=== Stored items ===
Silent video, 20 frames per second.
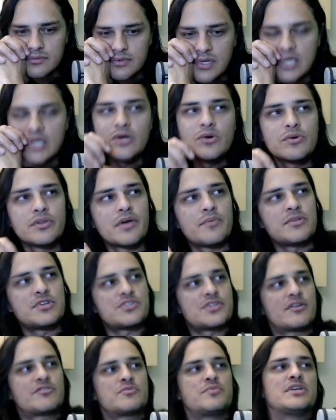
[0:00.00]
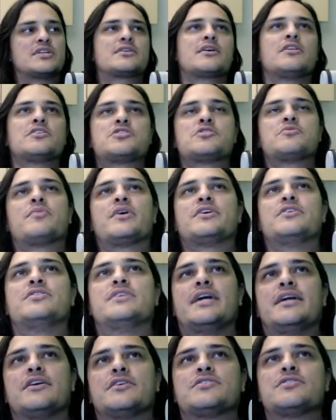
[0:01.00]
Well, that means you have to be intelligent about your
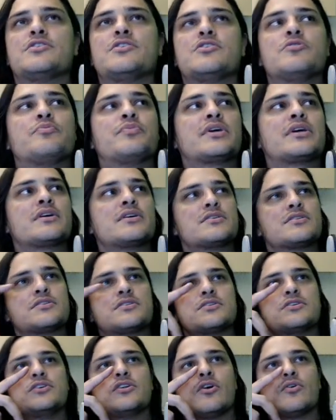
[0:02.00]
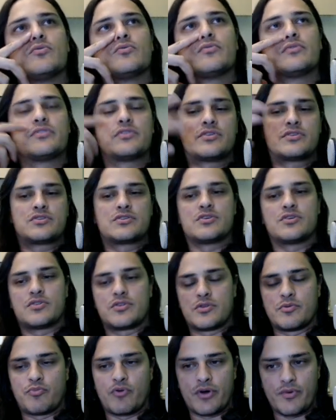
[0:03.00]
data too, because you know to the
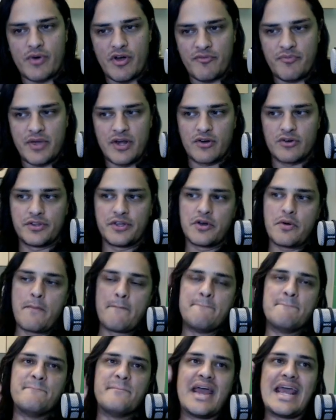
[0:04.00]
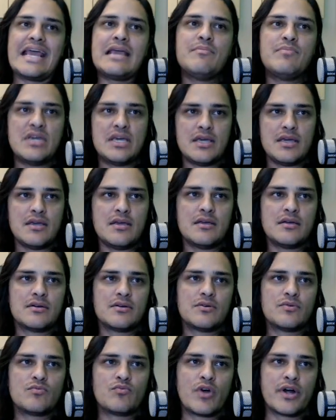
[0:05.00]
point Ralph made earlier, maybe
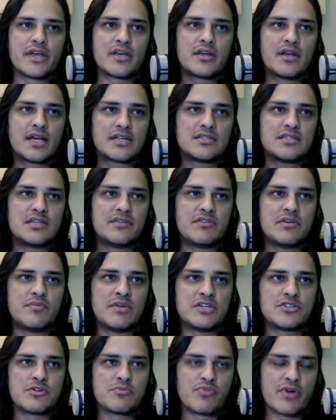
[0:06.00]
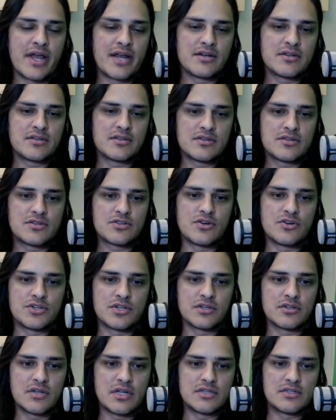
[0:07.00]
running connected TV means your brand
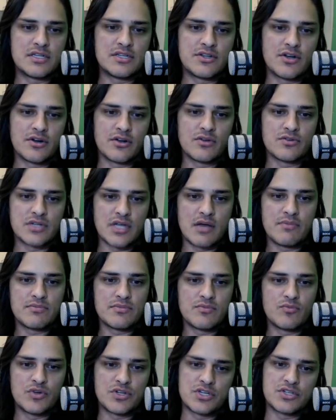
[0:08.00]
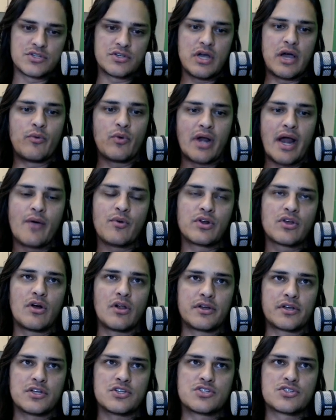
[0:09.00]
searching and CTR goes up, which is uh, what I would call
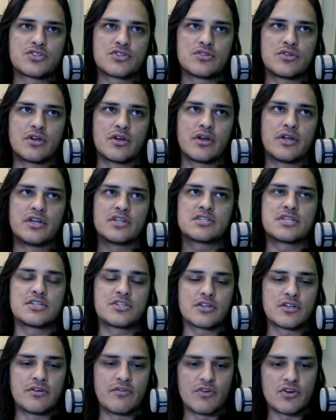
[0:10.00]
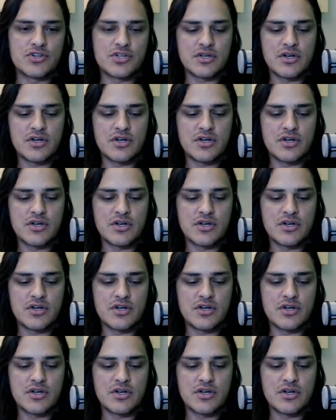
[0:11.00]
a uh, an assisted conversion.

=== WHAT IS EXPECTED ===
Each record above is to be returned unchanged, while any picture it holds stays out.

=== FINISHED EXERCISE ===
Silent video, 20 frames per second.
[0:00.00]
[0:01.00]
Well, that means you have to be intelligent about your
[0:02.00]
[0:03.00]
data too, because you know to the
[0:04.00]
[0:05.00]
point Ralph made earlier, maybe
[0:06.00]
[0:07.00]
running connected TV means your brand
[0:08.00]
[0:09.00]
searching and CTR goes up, which is uh, what I would call
[0:10.00]
[0:11.00]
a uh, an assisted conversion.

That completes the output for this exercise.